Refrigerated overnight or for at least six hours, the casserole soaks and binds together, allowing the bread to absorb the egg mixture and the flavors to meld. Baking uncovered at 350°F finishes the dish, producing a cohesive, golden breakfast casserole with a balance of savory sausage, mild spice, and creamy texture from the eggs and cheese.
This casserole supports ingredient variations like swapping cheeses or adding vegetables such as mushrooms or spinach, and salsa can replace green chilies for a different flavor. It can be prepared ahead and frozen before baking, making it convenient for busy mornings.
Freezing instructions include assembling the casserole but not baking, then wrapping tightly and freezing up to 2-3 months. Thaw overnight before baking as directed.
Ingredients
- 6-8 lices white bread , crust removed
- 4 cups Colby jack cheese or cheddar cheese, freshly shredded
- 12 ounces pork sausage
- 1/4 medium onion , chopped
- 1/2 red bell pepper , chopped
- 4 ounce can diced green chiles
- 6 large egg
- 2 cups milk
- 1 teaspoon kosher salt
- 1/2 teaspoon paprika
- 1/2 teaspoon oregano dried
- 1/2 teaspoon black pepper freshly ground
- 1/4 teaspoon garlic powder
- 1/4 teaspoon mustard powder dry
Instructions
- Remove the crust from the bread slices. Lightly butter or grease a 9x13'' baking pan.
- Arrange the bread slices in the baking dish to cover the bottom of the pan, with no spaces.
- Brown sausage in a skillet over medium heat, breaking it up into small pieces. Drain Grease and remove to plate.
- Add onions and bell peppers to skillet and saute until slightly tender, 3-5 minutes. Add green chiles.
- Sprinkle freshly grated cheese evenly over the the bread in the 9x13'' pan. Add the cooked sausage evenly on top, followed by the onions, bell pepper, and green chiles.
- Whisk the eggs in a medium sized mixing bowl. Add milk, salt, paprika, oregano, black pepper, garlic powder, and dry mustard and whisk well to combine.
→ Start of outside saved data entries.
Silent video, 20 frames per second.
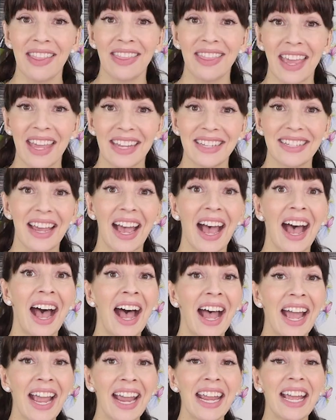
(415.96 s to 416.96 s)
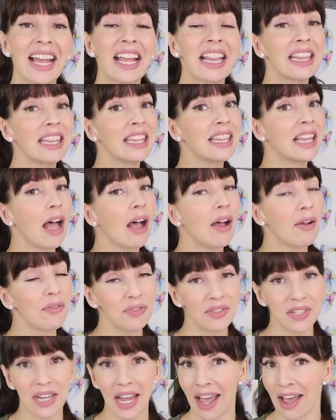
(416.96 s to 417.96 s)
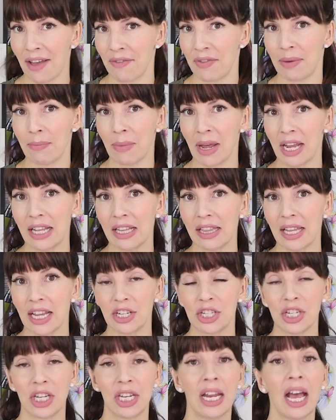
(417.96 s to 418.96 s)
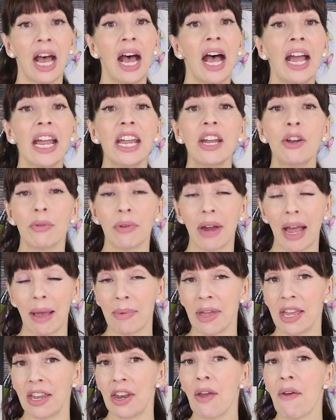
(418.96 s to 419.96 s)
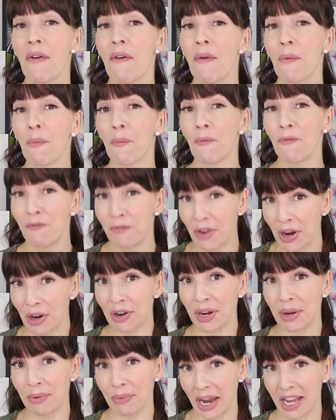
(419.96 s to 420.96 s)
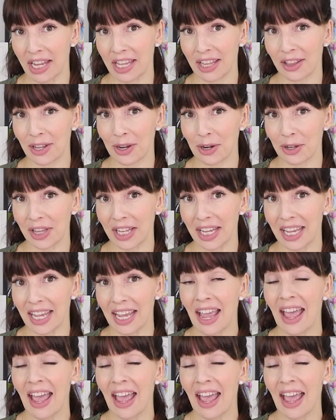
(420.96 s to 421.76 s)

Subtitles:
that I love to have in my collection. I grab it very regularly.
- Slowly stir the egg mixture as you pour it evenly all over the top of the assembled casserole. Cover baking dish and place in the refrigerator overnight (or refrigerate for at least 6 hours)
In the morning:
- Preheat oven to 350 degrees F. Bake (uncovered) for 50-60 minutes or until center is set and outside edges are golden brown.
- Allow to cool for 15 minutes before cutting into it and serving.
Notes
- Prepare the casserole the night before or at least 6 hours ahead for best texture.
- This recipe freezes well if assembled but not baked; freeze covered up to 3 months.
- Thaw overnight in the refrigerator and bring to room temperature before baking.
- Variations include adding different veggies or using salsa instead of green chilies.
Nutrition Information
Show DetailsNutrition Facts
Serving: 12Serving
Amount Per Serving
Calories 354 kcal
% Daily Value*
| Calories | 354kcal | 18% |
| Carbohydrates | 10g | 3% |
| Protein | 20g | 40% |
| Fat | 25g | 38% |
| Saturated Fat | 12g | 60% |
| Cholesterol | 148mg | 49% |
| Sodium | 787mg | 33% |
| Potassium | 249mg | 5% |
| Sugar | 3g | 6% |
| Vitamin A | 860IU | 17% |
| Vitamin C | 9.9mg | 11% |
| Calcium | 398mg | 40% |
| Iron | 1.7mg | 9% |
* Percent Daily Values are based on a 2,000 calorie diet.